Quizás el cielo no sea para mí

  Cierra los ojos y visualiza que puedes recorrer los cielos y mirarnos desde arriba. Desde allí arriba ves lo insignificantes que somos en medio del universo. Imagina que tienes alas y eres inmortal, que  tu vida transcurre en la inmensidad de ese cielo que nos mira a diario. Ves a los humanos como simples hormigas que vagan por allí abajo pero tu mirada está puesta en otros seres, los tuyos. Seres alados, siempre vigilantes, una especie de centinelas que los siglos y la lejanía con el mundo los han vuelto insensibles a nuestros problemas, insensibles al mundo. Ángeles les llaman algunos. 

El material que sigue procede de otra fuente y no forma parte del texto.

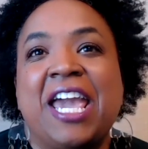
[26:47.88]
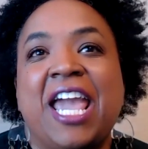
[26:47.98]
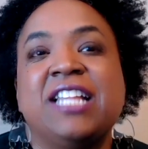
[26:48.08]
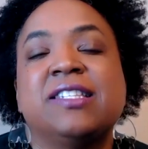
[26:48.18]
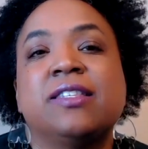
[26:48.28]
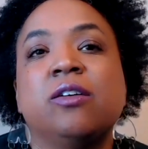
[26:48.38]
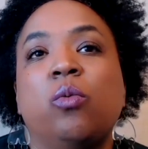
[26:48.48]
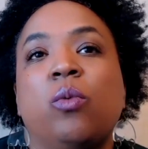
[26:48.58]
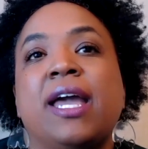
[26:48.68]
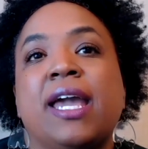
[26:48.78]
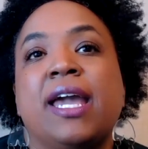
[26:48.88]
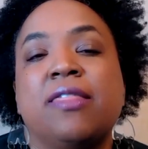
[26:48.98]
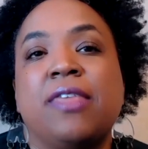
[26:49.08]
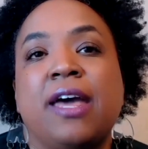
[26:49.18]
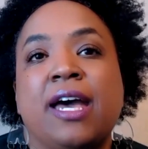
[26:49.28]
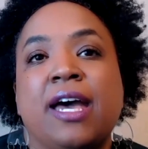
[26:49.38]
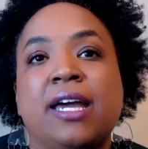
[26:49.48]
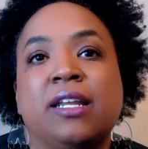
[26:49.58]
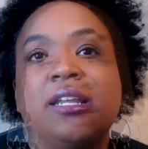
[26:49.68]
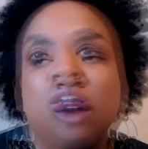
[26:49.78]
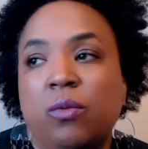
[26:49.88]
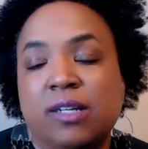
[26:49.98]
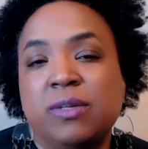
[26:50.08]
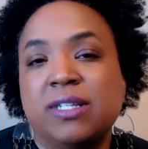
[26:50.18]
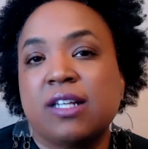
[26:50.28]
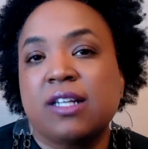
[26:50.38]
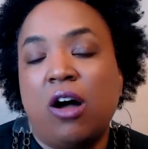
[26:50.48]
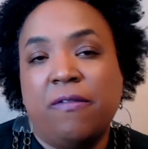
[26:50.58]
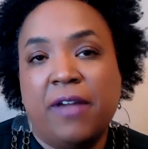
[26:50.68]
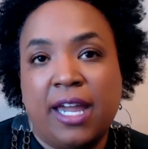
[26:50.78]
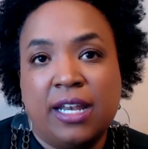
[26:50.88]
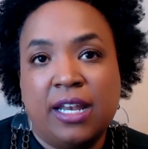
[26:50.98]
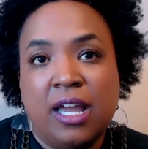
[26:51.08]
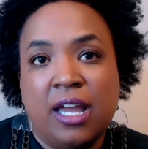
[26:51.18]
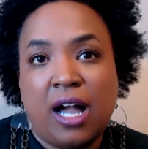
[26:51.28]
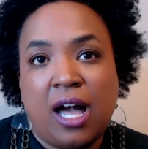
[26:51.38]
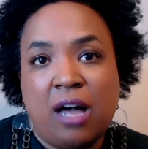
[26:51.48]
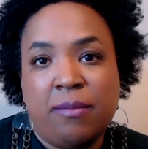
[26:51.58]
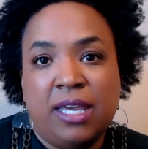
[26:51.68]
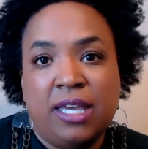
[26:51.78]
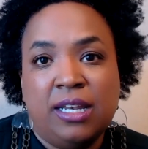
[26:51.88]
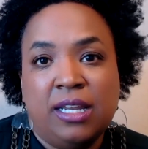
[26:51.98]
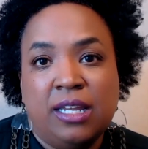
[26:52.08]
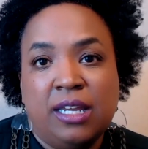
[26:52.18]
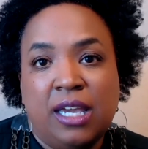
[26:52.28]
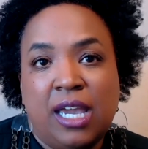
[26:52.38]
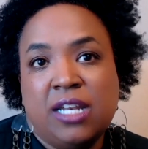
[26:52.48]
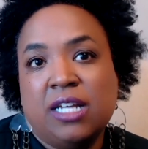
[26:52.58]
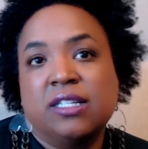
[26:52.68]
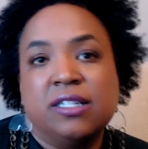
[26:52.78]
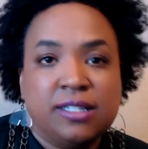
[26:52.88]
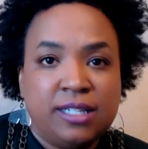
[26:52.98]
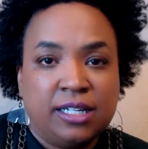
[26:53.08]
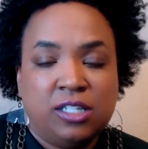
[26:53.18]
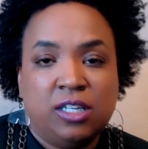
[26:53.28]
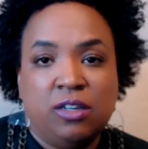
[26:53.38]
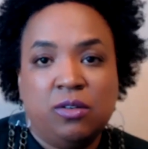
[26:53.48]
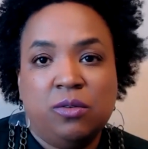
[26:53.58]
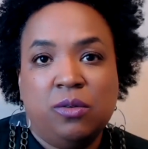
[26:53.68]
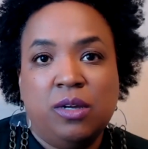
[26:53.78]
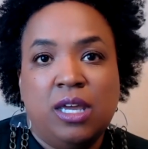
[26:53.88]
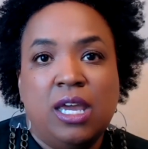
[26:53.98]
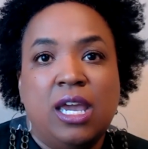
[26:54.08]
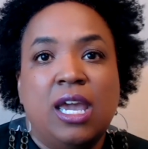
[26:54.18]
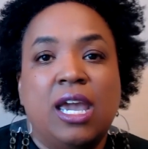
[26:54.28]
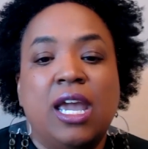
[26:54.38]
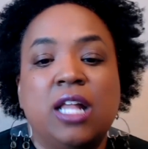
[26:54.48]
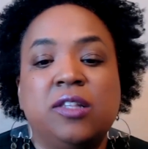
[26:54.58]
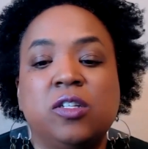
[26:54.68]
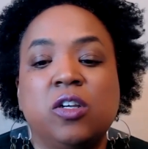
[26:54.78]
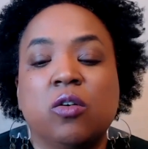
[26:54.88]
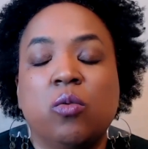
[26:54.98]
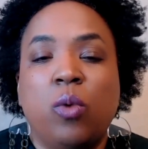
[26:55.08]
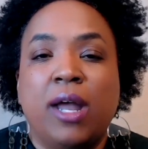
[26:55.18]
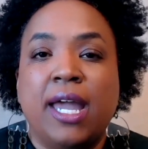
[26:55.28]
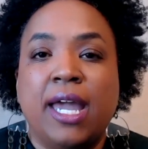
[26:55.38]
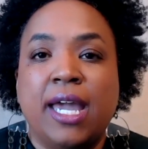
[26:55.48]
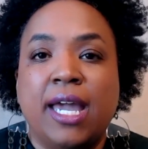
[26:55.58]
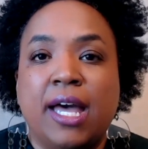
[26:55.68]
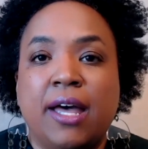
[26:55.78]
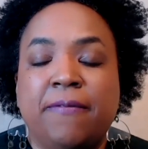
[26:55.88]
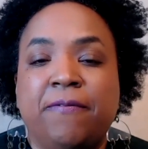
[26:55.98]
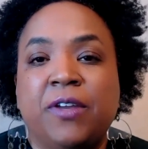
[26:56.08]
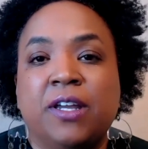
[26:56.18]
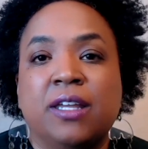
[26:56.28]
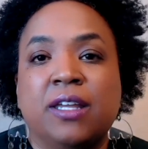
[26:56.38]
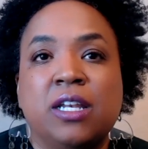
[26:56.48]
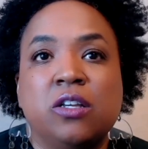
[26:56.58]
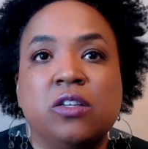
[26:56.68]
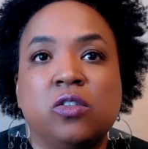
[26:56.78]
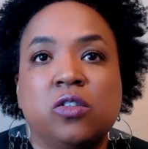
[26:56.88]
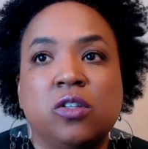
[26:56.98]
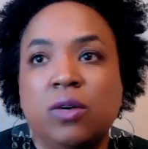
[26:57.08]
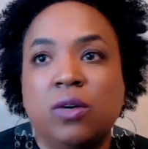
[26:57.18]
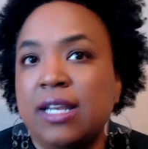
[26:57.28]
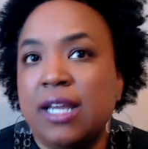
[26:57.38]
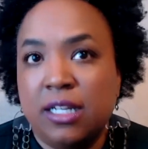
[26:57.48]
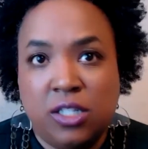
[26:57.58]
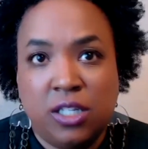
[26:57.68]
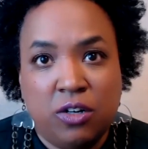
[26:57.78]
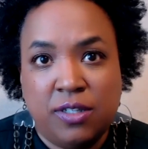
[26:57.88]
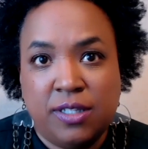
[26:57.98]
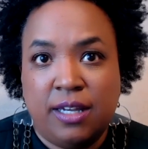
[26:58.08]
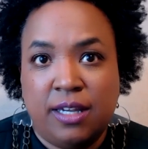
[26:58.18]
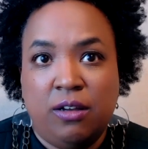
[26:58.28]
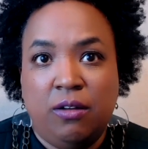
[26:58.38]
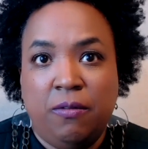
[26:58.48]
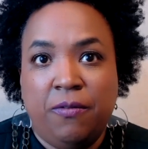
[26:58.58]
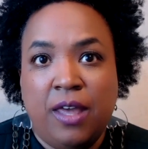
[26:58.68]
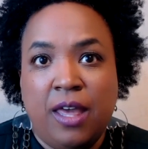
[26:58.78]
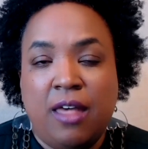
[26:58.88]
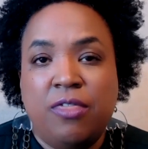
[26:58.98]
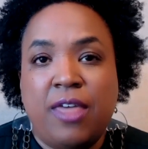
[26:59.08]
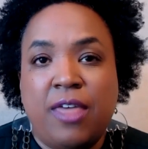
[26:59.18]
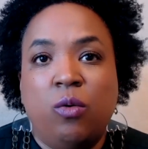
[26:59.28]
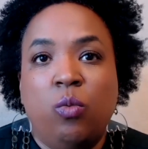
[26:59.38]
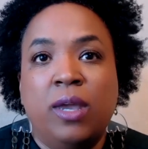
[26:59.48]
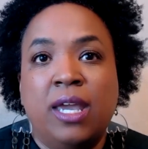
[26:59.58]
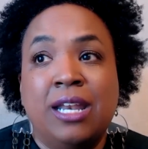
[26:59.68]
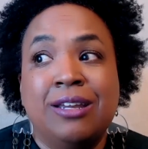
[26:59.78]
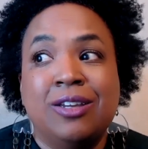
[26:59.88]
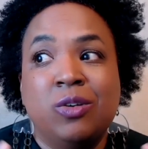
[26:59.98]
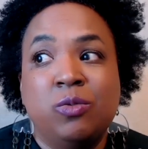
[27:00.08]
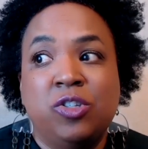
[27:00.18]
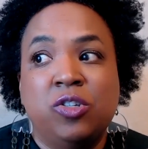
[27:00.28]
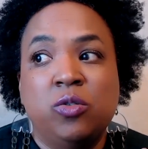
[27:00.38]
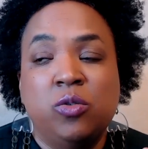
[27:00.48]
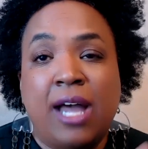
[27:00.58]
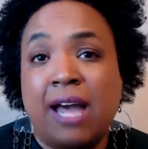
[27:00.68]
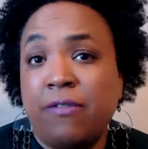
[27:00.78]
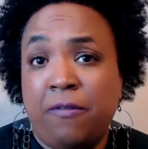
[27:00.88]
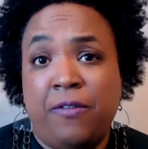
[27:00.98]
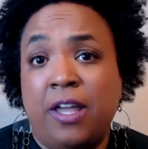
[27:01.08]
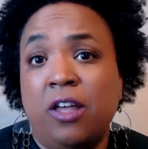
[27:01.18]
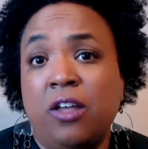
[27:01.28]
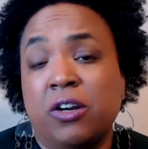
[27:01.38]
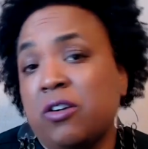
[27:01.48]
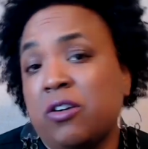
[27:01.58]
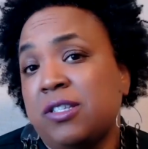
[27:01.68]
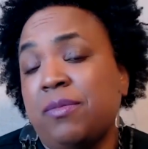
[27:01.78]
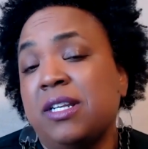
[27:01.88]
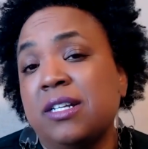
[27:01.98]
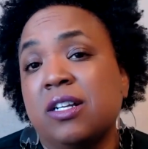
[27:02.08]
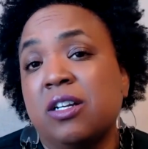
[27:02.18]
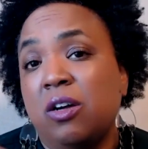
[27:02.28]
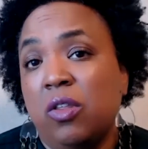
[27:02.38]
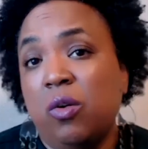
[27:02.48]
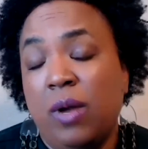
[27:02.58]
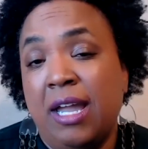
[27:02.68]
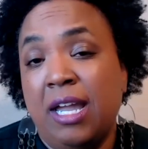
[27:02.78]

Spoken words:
It's the way that when someone says an offhand comment, it doesn't stick to you. It's your way of feeling so connected to yourself that when you do have a failure or something doesn't go the way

Allí entre esa indiferencia que da el ser superior estaba yo. Porque yo era uno de ellos, volaba, reía, buscaba nuevos entretenimientos en mitad de ese cielo, tranquilo, sereno y aburrido, muy aburrido. Se supone que los seres celestiales no se aburren, están por encima de esos sentimientos humanos. Los ángeles disfrutan de la música, largas conversaciones y se preparan para una guerra que nunca termina de estallar contra los seres del inframundo. Seres que viven más cerca de la tierra, que se alimentan de su calor, de sus deseos, de sus pecados. Seres inmortales como éramos nosotros que tentaban a los humanos para llevarse sus almas, a esos humanos que se suponía que debíamos vigilar y defender pero que nos resultaban tan lejanos como los mismísimos demonios. 

Lo único que alegraba mis días eran los entrenamientos diarios, con la espada en la mano luchábamos entre nosotros, éramos grandes guerreros que nunca entraban en acción. Cuando la punta de mi espada llameante acariciaba el cuello de mi contrincante un sentimiento de placer recorría mi cuerpo. Cada vez me gustaba más jugar con el filo de mi espada y la fina piel del contrario. Podía marcar sin apretar, pero cada día me costaba más controlarme y no rozar ligeramente su piel para que brotasen unas gotas de sangre. Ese día tenía una compañera nueva, bajita, morena y con una larga melena. Estábamos entrenando cuando acerqué mi espada a su cuello y noté su respiración agitada. Di un paso hacia ella y presioné ligeramente haciendo que de su cuello saliese ese líquido rojo que tanto me excitaba. Ella lejos de asustarse me miró a los ojos fijamente, en ellos se veía cierto placer. Sonreí y bajé mi espada por su pecho marcándolo cerca de los pezones. ¿Que me pasaba? Tenía ganas de rozar todo su cuerpo con mi arma.

La temperatura de mi cuerpo empezó a incrementarse mientras yo bajaba mi espada hacia su entrepierna. Acaricié su pubis con ella. La nueva contrincante gimió ligeramente, se notaba que le estaba dando placer ¿estaría tan loca como yo? lejos de avergonzarme lo que me pasaba seguí adelante. Agarré a esa ángelita del pelo y le di un fuerte tirón. ¡No puedes tener placer de esto! le dije con voz firme mientras le corté con mi espada larga melena. Se la enseñé y se la tiré encima. Ella agachó la cabeza, estaba avergonzada. Verla así cohibida me excitó más. Le até sus alas con cuerdas para que no volase. ¿Te gusta que te peguen, verdad? Un ángel no puede ser masoquista, le increpé mientras la dejaba desnuda. Le fui pasando despacio el filo de mi arma por su cabeza, mientras el pelo le iba cayendo sobre sus hombros. La situación me estaba divirtiendo por primera vez en milenios. Me excitaba ver a ese ser humillado y atado haciendo lo que yo le pedía. 

¿Eres masoquista? le dije mientras me colocaba encima de ella para atarle los brazos a la espalda. ¡Contesta! Ella no decía nada. Apreté sus cuerdas con tanta fuerza que gritó. ¿Lo eres? Ella no sabía que decir, admitir su condición la hacía desmerecedora de la nuestra. Me agaché hasta su oreja y le susurré bajito que había dejado de ser un ángel para convertirse en una simple perra. Ella asintió mientras yo pasaba mi espada por su trasero, la pasaba despacio, sin cortar su delicada piel. Tenía todo el tiempo del mundo para tenerla ahí quieta e inmóvil. Rajé su piel marcando su culo con mis cortes. Su sangre me encendió de nuevo. La arrastré hasta una de nuestras jaulas que estaban vacías. Suplicó que no la metiese en una. Lloriqueaba diciendo que yo era la culpable de esta situación, que no estaba bien lo que le estaba haciendo, la metí igual y cerré la jaula. Quizás tenga razón, quizás yo era la que la había incitado, quizás solo quizás el cielo no sea para mí.